CS373 Summer 2018: Travis Llado, Week 02


Update for the week of 2018-06-15


What did I do this week?
Mostly moving. In class, not a whole lot. I came up with an optimization for the assigned Collatz Conjecture program, but as is often the case it will be much more difficult and less ideal to implement than initially imagined. The idea is that we should pre-cache as many results as possible, but not just any results. We should cache the most valuable possible results. If we define value as speed, then the most valuable results to store in our lookup table would be the nodes in our convergence graph that save us the most computational time. We could calculate that definition of value by measuring the height of each node in the graph, in terms of steps from the end or steps away from 1, multiplied by the number of times that node will be visited when we calculate the convergence length for all numbers 1 through 1,000,000. This seems pretty straight forward, easy to implement. And this part is. But when we think one step farther, we realize that we'll only use the first node in each convergence path. If we have a tall and isolated path in our graph, the top ten nodes might be ranked as the top ten most valuable nodes in the entire graph, but only the top one of them would ever be used. We need to find a way to filter out nodes that will never be visited due to our use of the lookup table. We need to think of a better definition for "value". Of course we could create arbitrarily complex algorithms to predict the best possible answer, but clock-cycles are cheaper than man-hours. It seems like the best solution might be an experiential solution, where we create a table of the n most valuable nodes, then actually run our program again and record how many times each element of the table is used, and re-derive expected value from that.
Also, I found group members.
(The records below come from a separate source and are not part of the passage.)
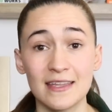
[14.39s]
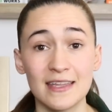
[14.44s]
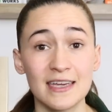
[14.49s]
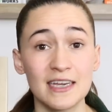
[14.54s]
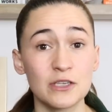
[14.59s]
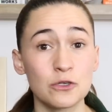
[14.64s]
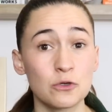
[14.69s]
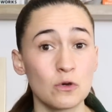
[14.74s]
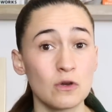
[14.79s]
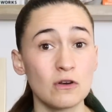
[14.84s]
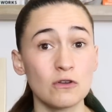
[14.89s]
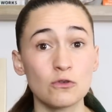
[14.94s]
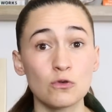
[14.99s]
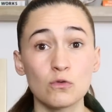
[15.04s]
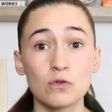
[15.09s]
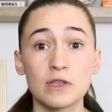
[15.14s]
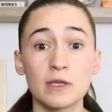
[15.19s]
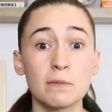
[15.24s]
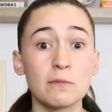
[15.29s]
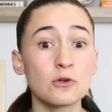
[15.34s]
de hecho en los
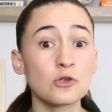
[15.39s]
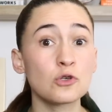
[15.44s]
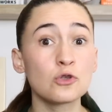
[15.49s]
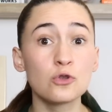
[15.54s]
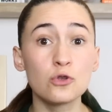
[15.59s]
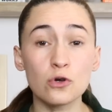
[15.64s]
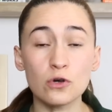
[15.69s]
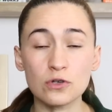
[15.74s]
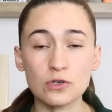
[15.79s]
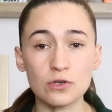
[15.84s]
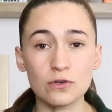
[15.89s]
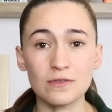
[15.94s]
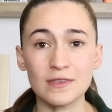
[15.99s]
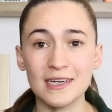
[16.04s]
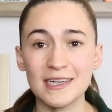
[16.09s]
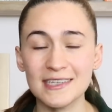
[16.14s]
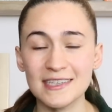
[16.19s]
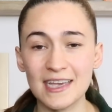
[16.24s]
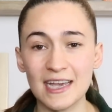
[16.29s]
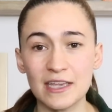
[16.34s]
últimos dos o
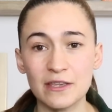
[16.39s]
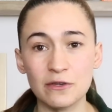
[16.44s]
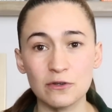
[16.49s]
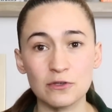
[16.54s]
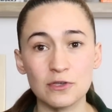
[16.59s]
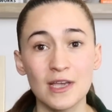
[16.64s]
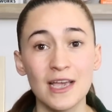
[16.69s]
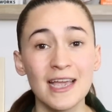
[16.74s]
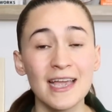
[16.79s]
tres años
I have a group.

What is in my way?
Not much. The basic assignment is very straight forward, nothing I haven't done before.

What will I do next week?
I'll write the naive, completely unoptimized program and have that all committed and documented and annotated, and then I'll spend a few hours working on the proposed precache optimization. After I create an algorithm for calculating node value in a way such that nodes that will never be visited are given low values, it should run very quickly.
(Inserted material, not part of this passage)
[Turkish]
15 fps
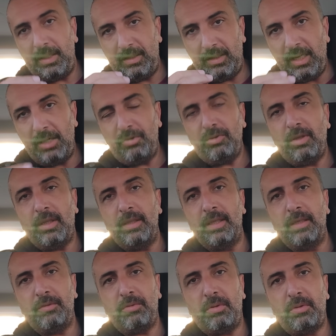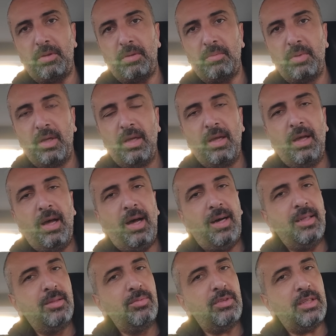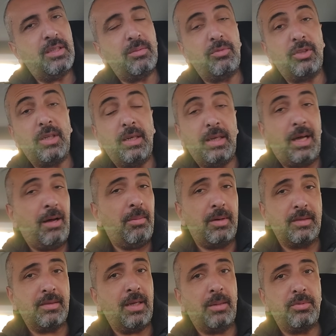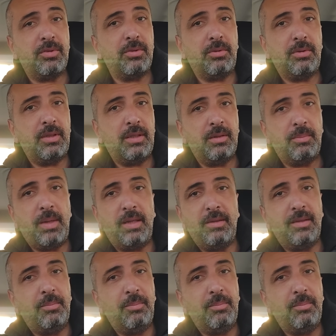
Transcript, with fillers: İhtiyacı olanları söylüyorum. Alım satımcılar ne yaparsa yapsın onları ben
What is my experience of the class?
Good so far. Lectures are useful, plenty of details that I probably wouldn't have learned anywhere else. That's why I came back to school, to pick up those easily overlooked details.
The reading quizzes are sometimes galling, as some of the questions have been trivial. Knowing the name of the person who created a language doesn't teach me anything about the language itself.

What is my recommendation of the week?
I haven't done much in the past week outside of class and moving. I read a book a few weeks ago called The Code Book. It goes through a quick history of cryptography, starting with ancient ciphers and moving up through modern math-based cryptographic methods, all the way from WWII machines up to RSA and quantum cryptography. A very interesting book.